TASK ITEM -
Nothing but the records, copied exactly and stripped of pictures, should be in the answer.

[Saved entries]
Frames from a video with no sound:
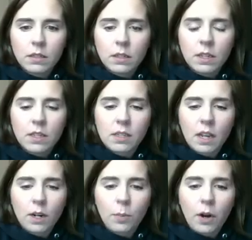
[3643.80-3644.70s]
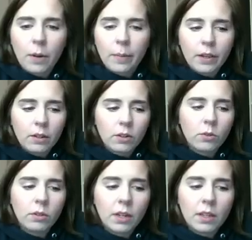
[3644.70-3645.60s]
This center part might look
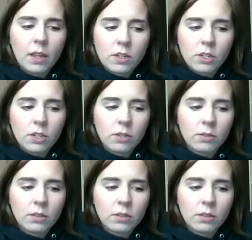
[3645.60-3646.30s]
cool like that too.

TASK OUTPUT -
Frames from a video with no sound:
[3643.80-3644.70s]
[3644.70-3645.60s]
This center part might look
[3645.60-3646.30s]
cool like that too.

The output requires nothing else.